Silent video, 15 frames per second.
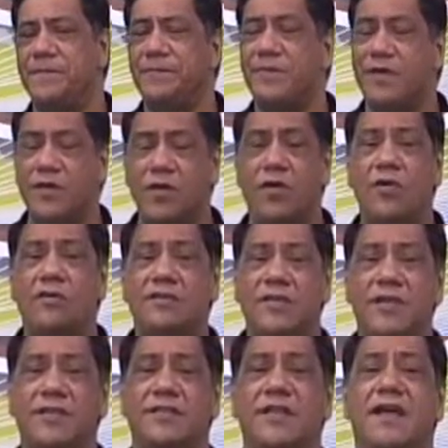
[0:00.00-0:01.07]
E
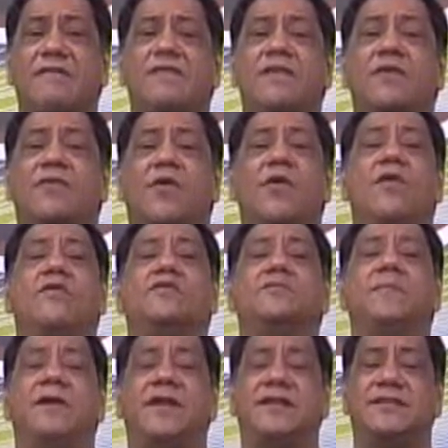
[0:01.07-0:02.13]
ontem teve gols
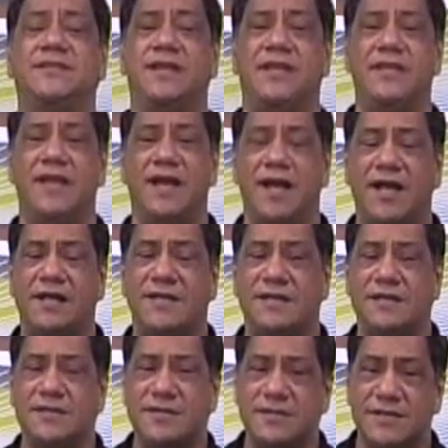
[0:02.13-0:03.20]
pela Série A
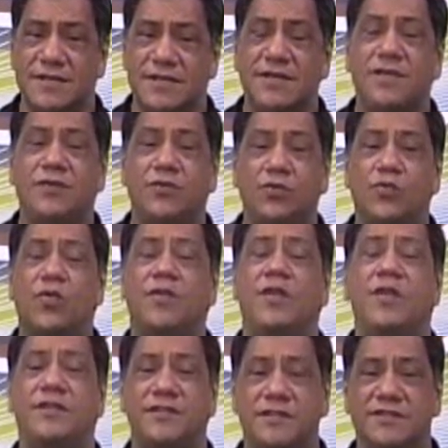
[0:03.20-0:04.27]
e o
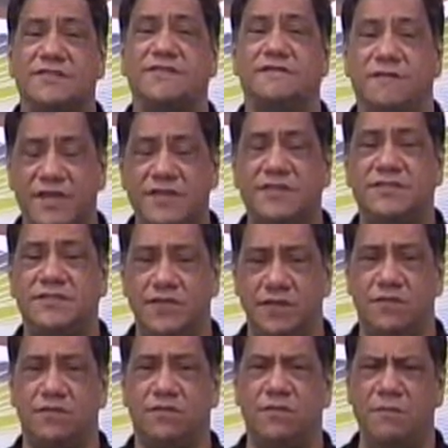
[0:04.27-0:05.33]
Corinthians
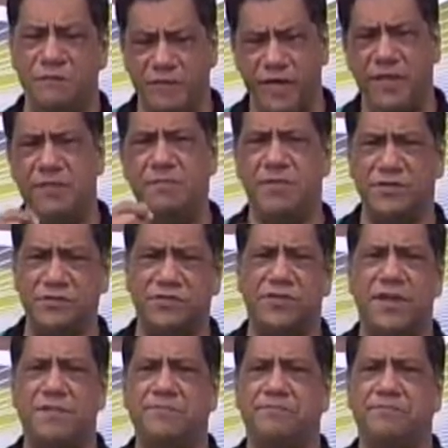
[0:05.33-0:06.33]
venceu. Vamos ver aí, pode soltar.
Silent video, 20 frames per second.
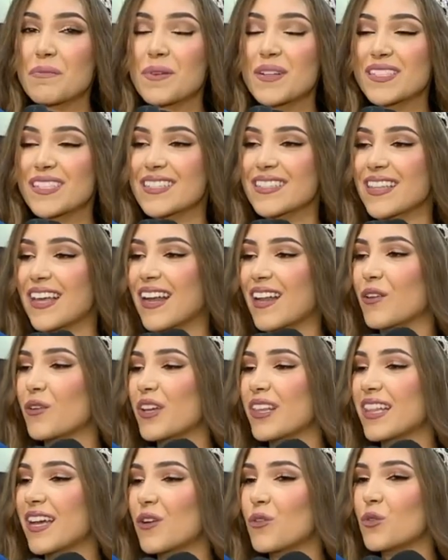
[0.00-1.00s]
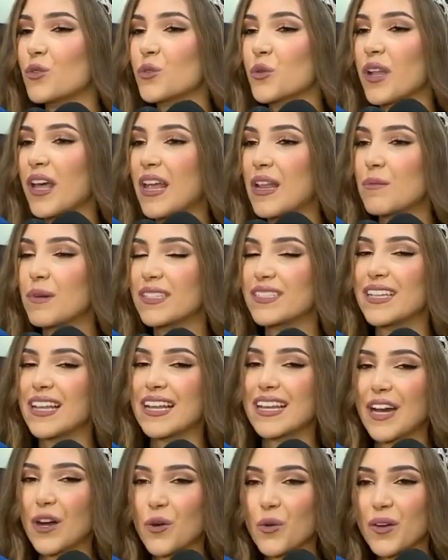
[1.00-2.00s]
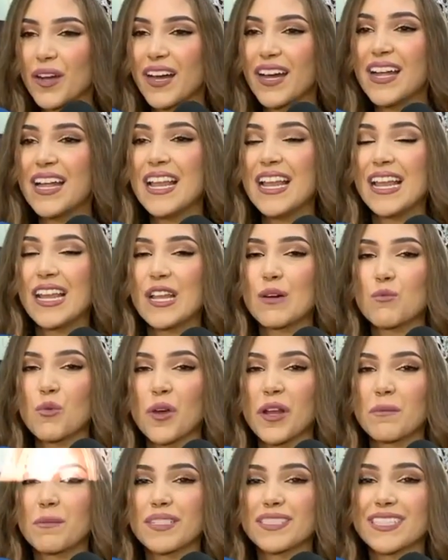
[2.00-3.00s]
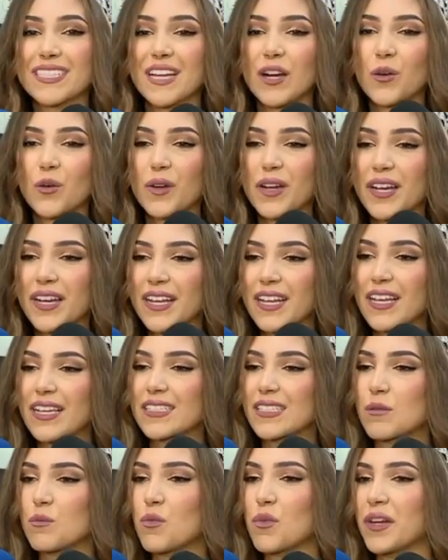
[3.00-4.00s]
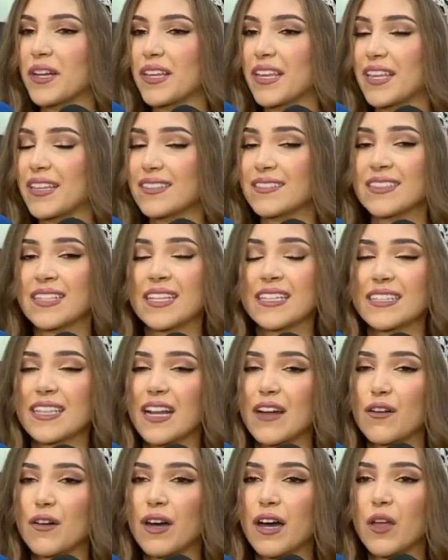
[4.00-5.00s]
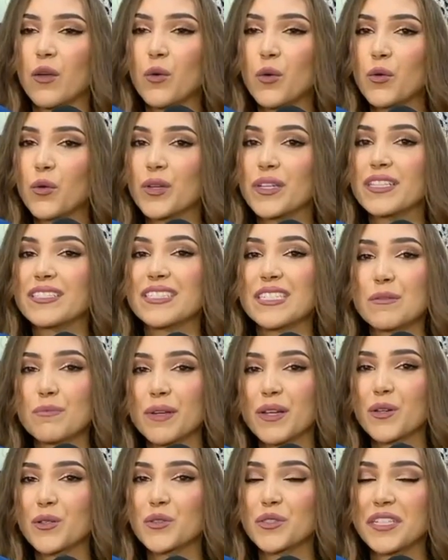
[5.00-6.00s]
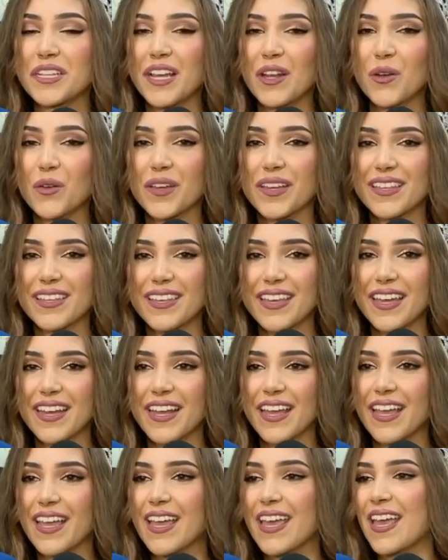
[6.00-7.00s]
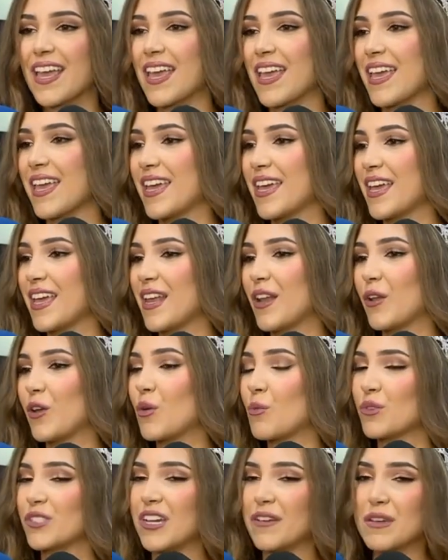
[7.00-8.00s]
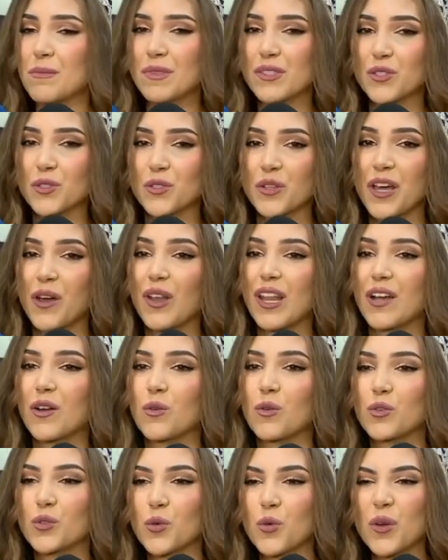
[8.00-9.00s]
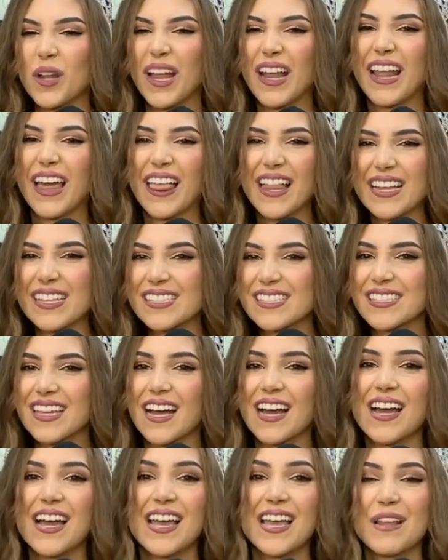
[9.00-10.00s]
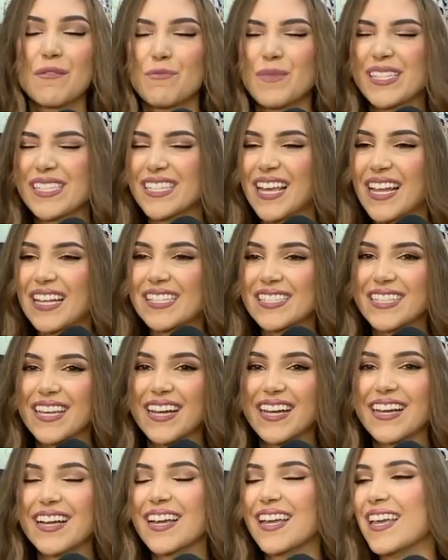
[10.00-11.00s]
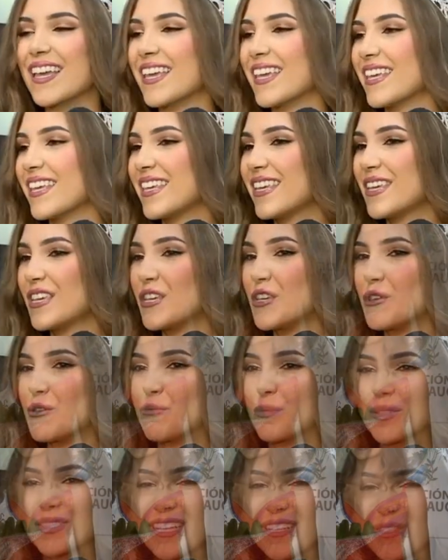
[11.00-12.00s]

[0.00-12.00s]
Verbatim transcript: representar lo que es la cultura del Valle del Cauca, la mujer vallecaucana, esa mujer que trabaja duro y siempre consigue lo que quiere, eh, como ya había mencionado, la cultura, la danza, mi salsa y, pues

__What you have to do__:
All of the records above must be copied exactly, except for the pictures.

__Result of the exercise__:
Silent video, 15 frames per second.
[0:00.00-0:01.07]
E
[0:01.07-0:02.13]
ontem teve gols
[0:02.13-0:03.20]
pela Série A
[0:03.20-0:04.27]
e o
[0:04.27-0:05.33]
Corinthians
[0:05.33-0:06.33]
venceu. Vamos ver aí, pode soltar.
Silent video, 20 frames per second.
[0.00-1.00s]
[1.00-2.00s]
[2.00-3.00s]
[3.00-4.00s]
[4.00-5.00s]
[5.00-6.00s]
[6.00-7.00s]
[7.00-8.00s]
[8.00-9.00s]
[9.00-10.00s]
[10.00-11.00s]
[11.00-12.00s]

[0.00-12.00s]
Verbatim transcript: representar lo que es la cultura del Valle del Cauca, la mujer vallecaucana, esa mujer que trabaja duro y siempre consigue lo que quiere, eh, como ya había mencionado, la cultura, la danza, mi salsa y, pues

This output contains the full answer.